Alabama Code 16-13-199: When a municipality under the jurisdiction of a county board of education attains a population of 5,000 or more, according to the last decennial or any subsequent federal census, the schools of the municipality may remain under control of the county board by agreement between that board and the city council of the municipality, which agreement shall be expressed in resolutions adopted by and spread upon the minutes of the two authorities. If the municipality does not enter into such an agreement, the control of the school or schools of the territory within the municipality shall be vested in a city board of education, and thereafter the district school tax collected in the city shall be paid over to the custodian of city school funds, and the district school tax collected in the contiguous territory shall be paid over to the custodian of county school funds;  provided, that so much of the proceeds of the special school tax collected in the original school tax district as may be required for the retirement of outstanding warrants issued against such tax, including the interest thereon, shall be paid over to the proper official or authority to be used for such purpose.
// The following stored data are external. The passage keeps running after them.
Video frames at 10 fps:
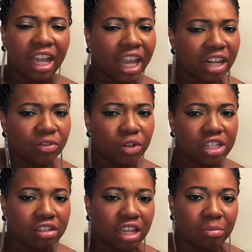And of course
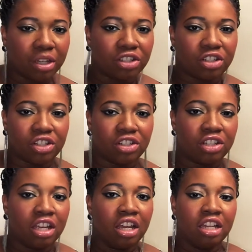I'll take pictures
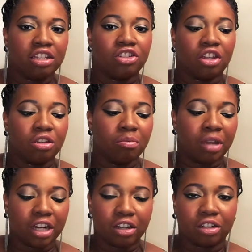to show you
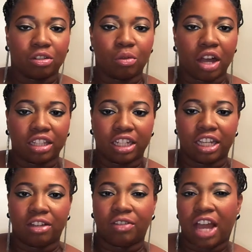better quality
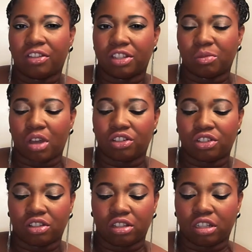of how the
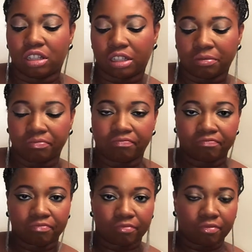swatches look.
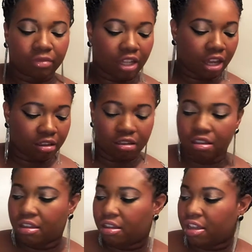Okay.
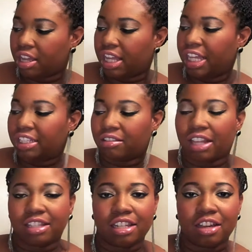So
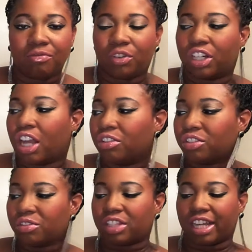that's enough for
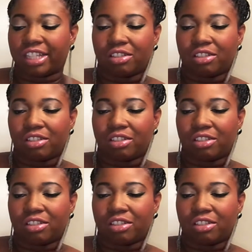Coastal Scents.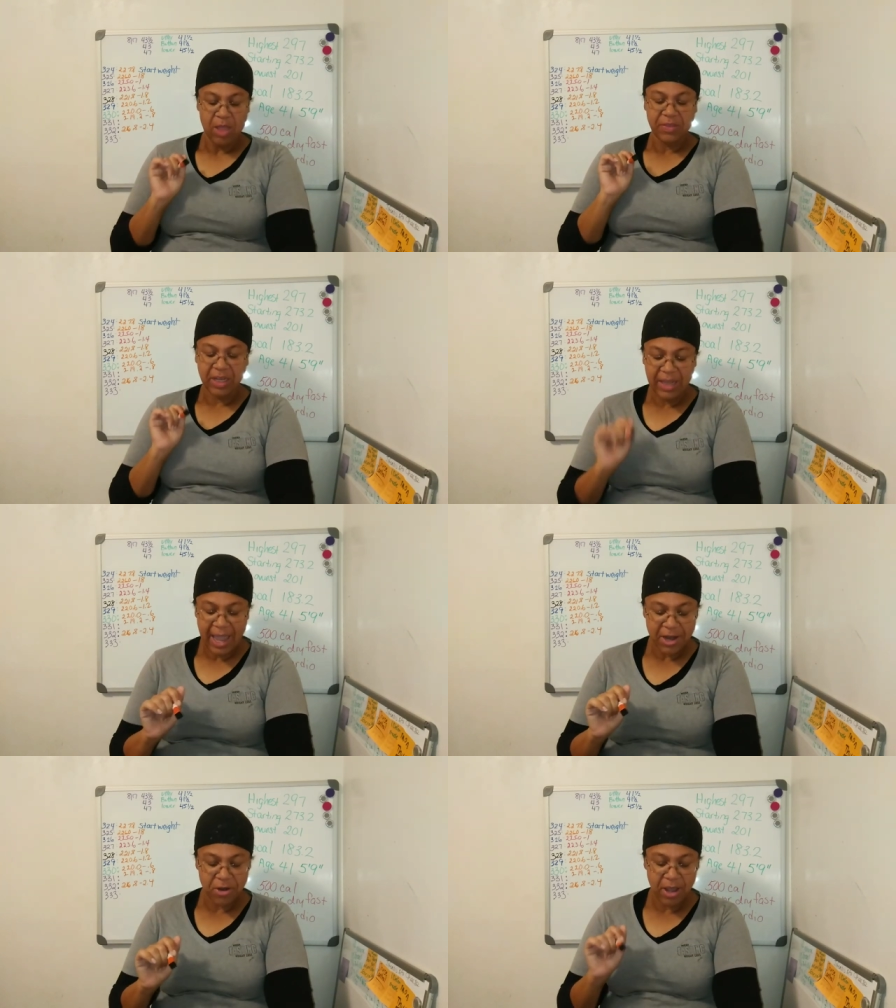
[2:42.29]
The
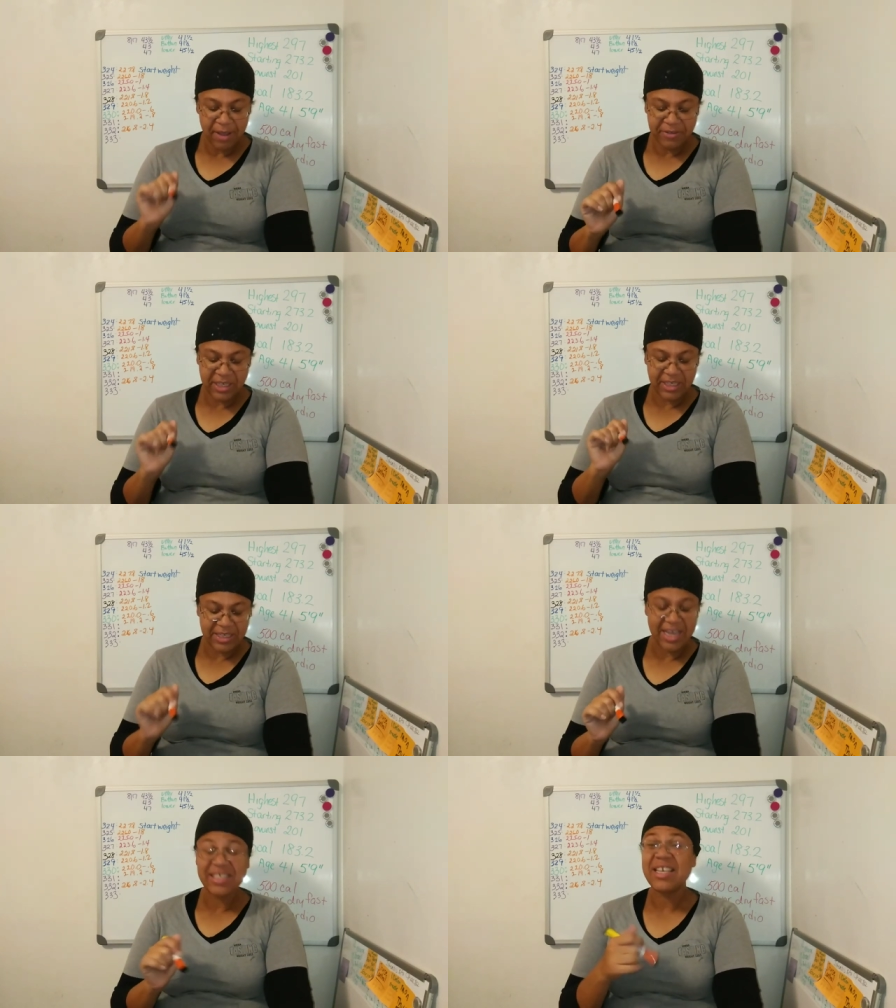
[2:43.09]
ladder of
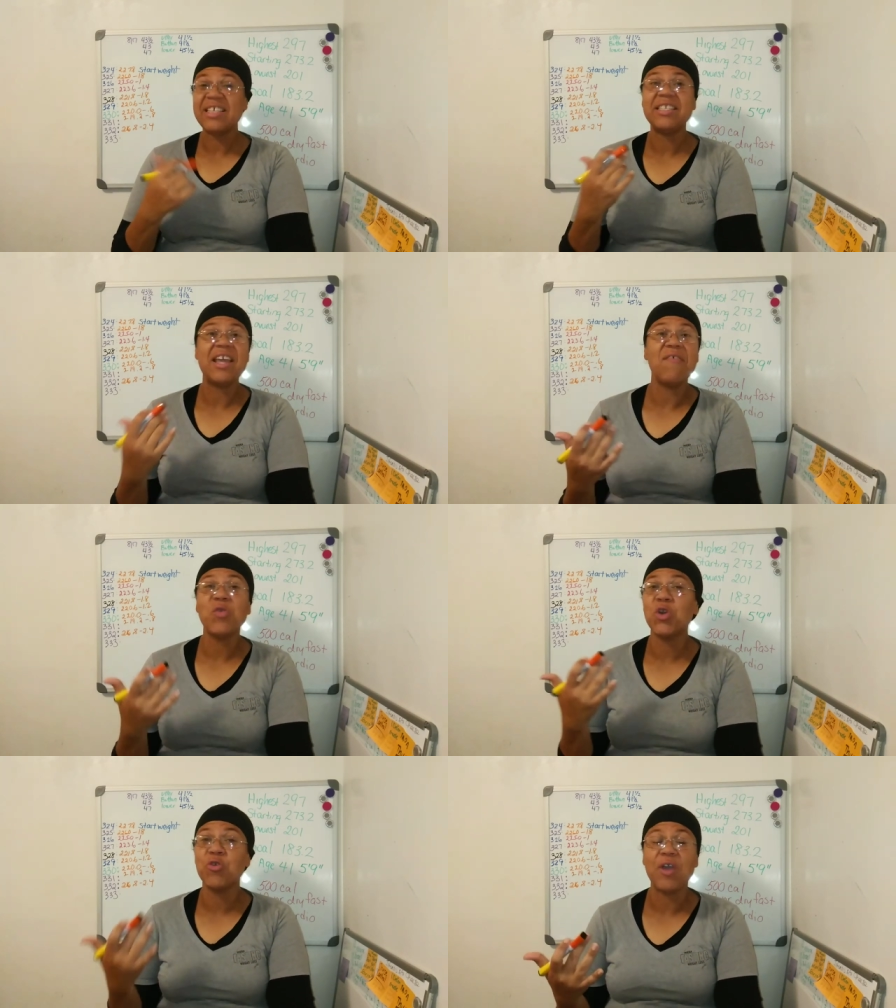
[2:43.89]
success is
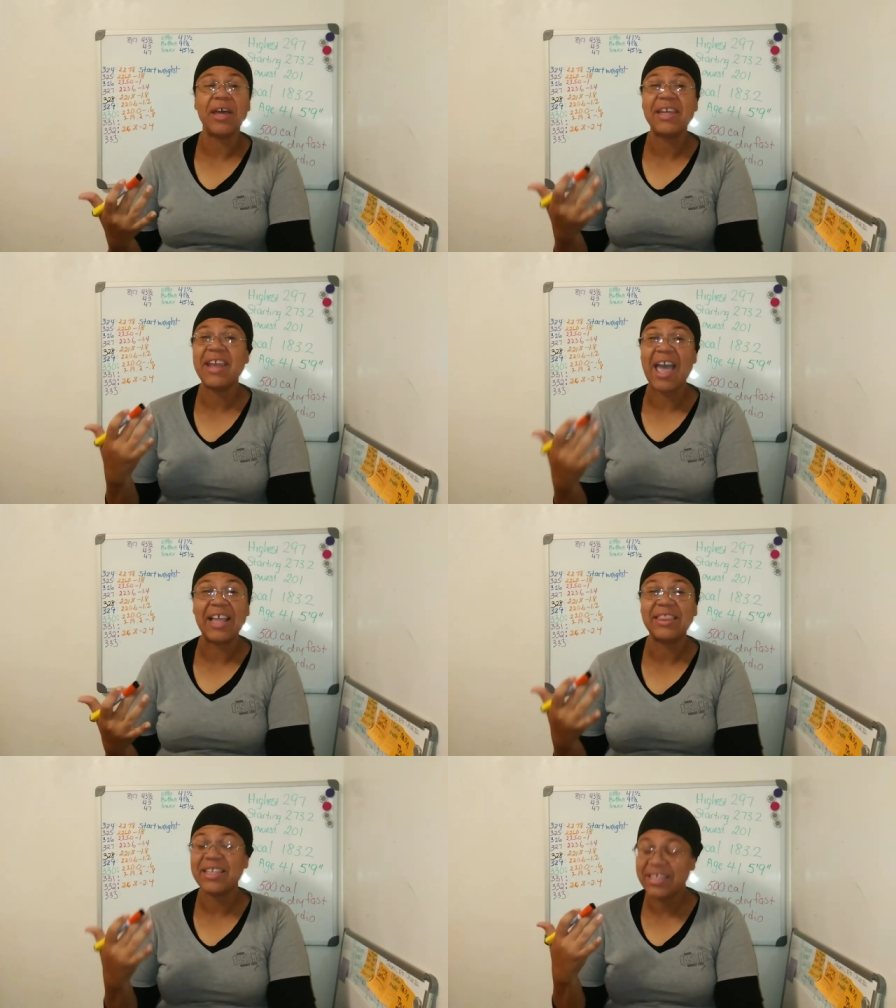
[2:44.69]
never crowded
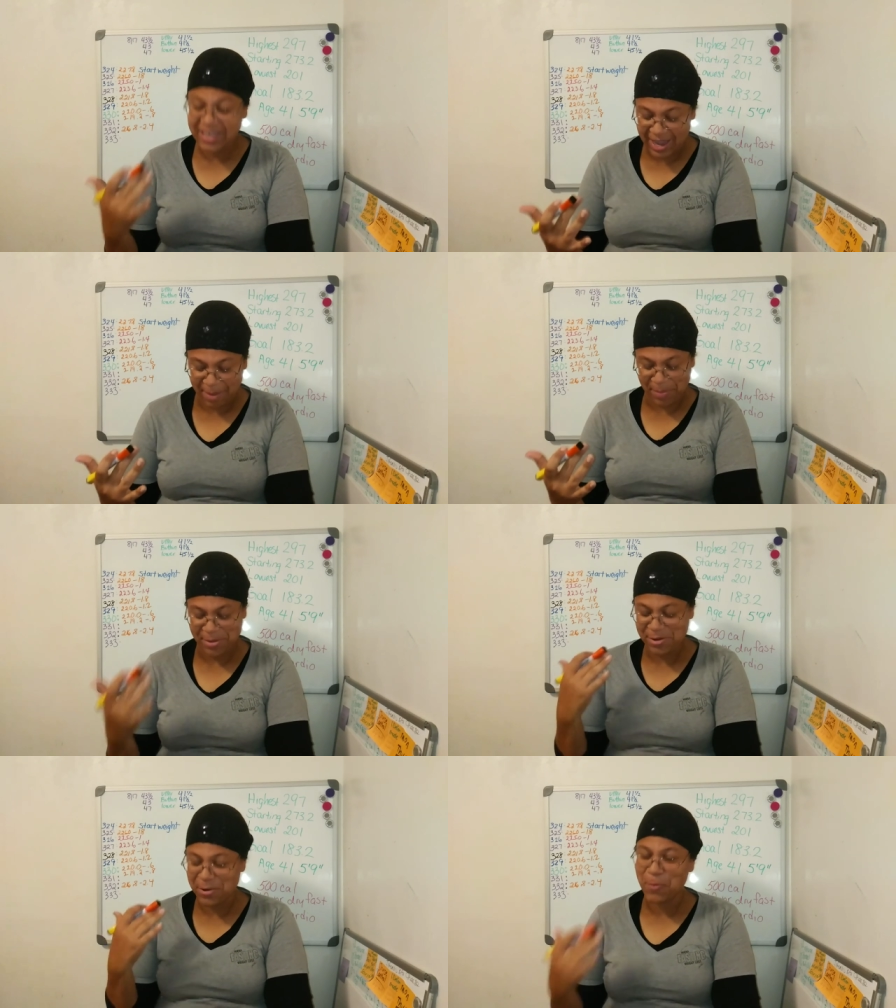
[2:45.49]
at the top.
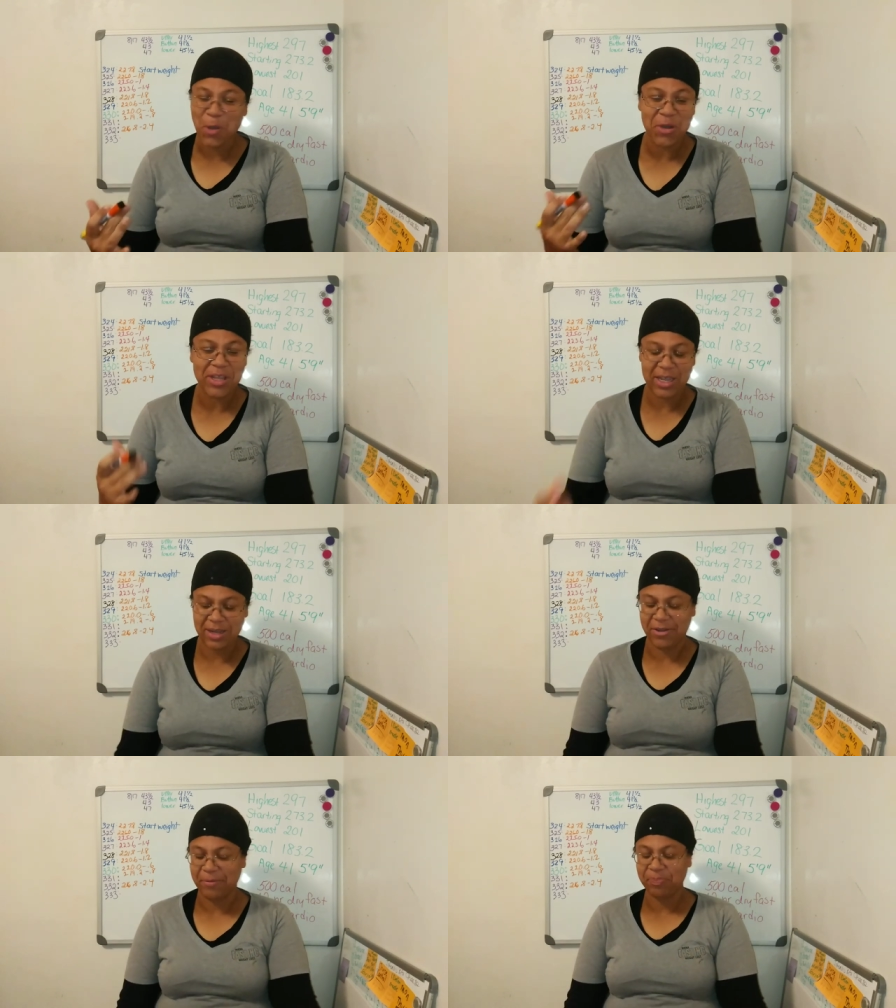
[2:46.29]
Napoleon
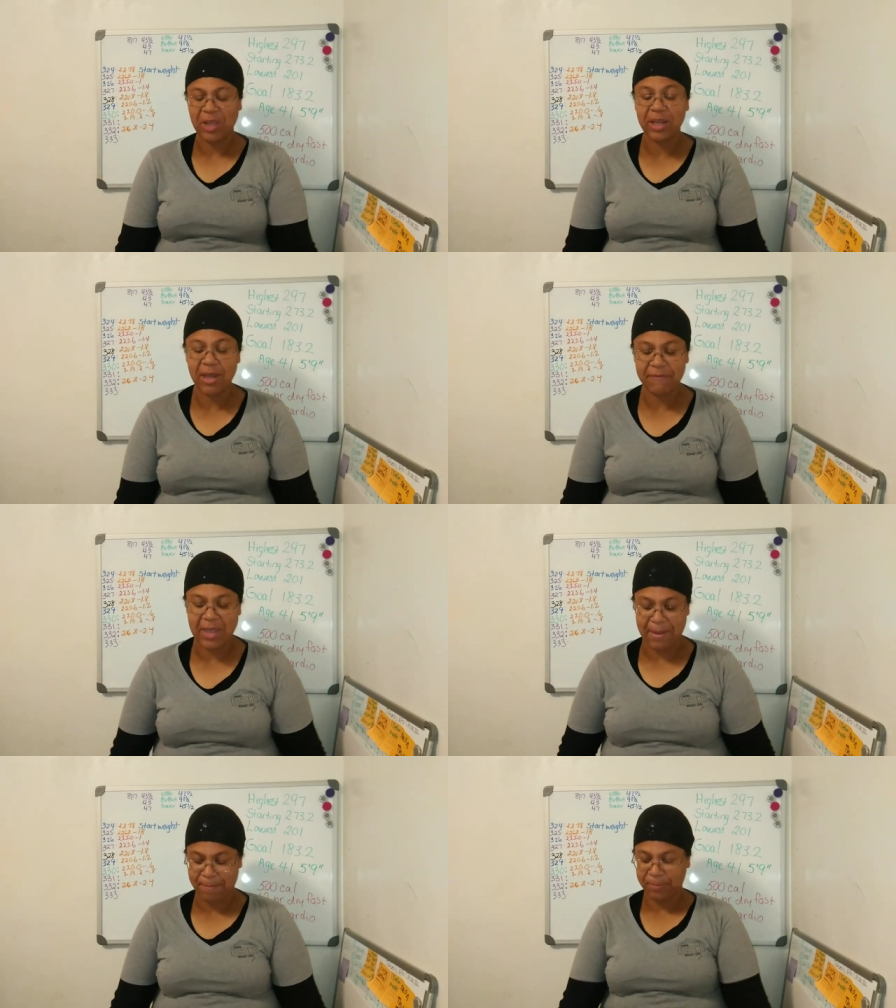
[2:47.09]
Hill. Love
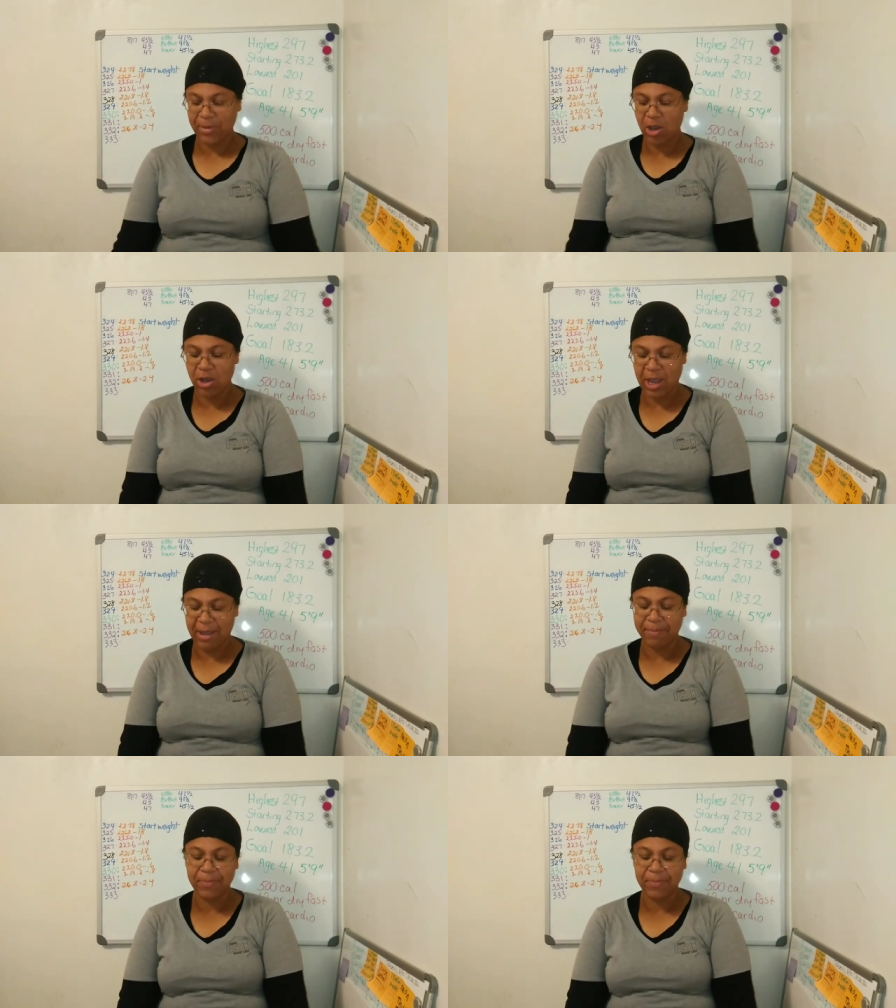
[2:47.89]
that. Okay.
“Helena’s reliance on Alabama Code 16-13-199’s provision relating to a newly-formed city board’s assumption of control over schools within its territory upon the city meeting the specific population threshold is unavailing,” read court documents. “The statute establishes a presumption that schools within the corporate limits of the city will come under the control of a city board of education upon reaching a population of 5,000 under the federal census. However, nothing in code 16-13-199 provides that school activities and operations must forever be restricted to real estate located within the city itself. Helena does not and cannot advance any serious argument that the proposed use of the subject property would not benefit a public school or its students. To the contrary, Helena’s position and arguments are aimed at denying Pelham’s public school students all beneficial use of the site—but with no corresponding benefit or gain to Helena’s public school students.”

Plaintiff lawyers for the city of Helena conclude that, “The Pelham Board is prohibited by statute from constructing and operating a school facility within the Helena city limits. Such an activity is not a governmental function of the Pelham Board, and therefore, the Pelham Board is not exempt from Helena’s zoning regulations. To extend the zoning exemption to the Pelham Board would violate the municipal sovereignty enjoyed by Helena and its citizens, and would be contrary to public policy.”

Defense lawyers for the Pelham BOE, however, responded saying, “Helena has struggled in vain to find defensible, legal, equitable and substantive grounds for frustrating the Pelham Board’s attempt to make productive and appropriate use of otherwise vacant and historically unusable property to serve the legitimate needs of its students. Those students have been needlessly deprived of educational and extracurricular opportunities on the basis of Helena’s misconceived effort to assert territorial interests that are not its prerogative to assert, and that, if applied here, would unconscionably lay waste to a host of sacrosanct equitable canons.”

In other court documents, there was a residential plan for the area from the city of Helena that included a neighborhood called The Preserve at Leslie’s Ridge. It is unclear when the master plan was created for the neighborhood.

Helena also asked Attorney General Steve Marshall to weigh in on the matter, but he declined due to ongoing litigation.

Currently, the two sides are waiting on a judgement in the case, which is being presided over by Judge Patrick Kennedy.

Neither side was able to find a ruling in any similar cases, which means this could set a precedence for other rulings in the future.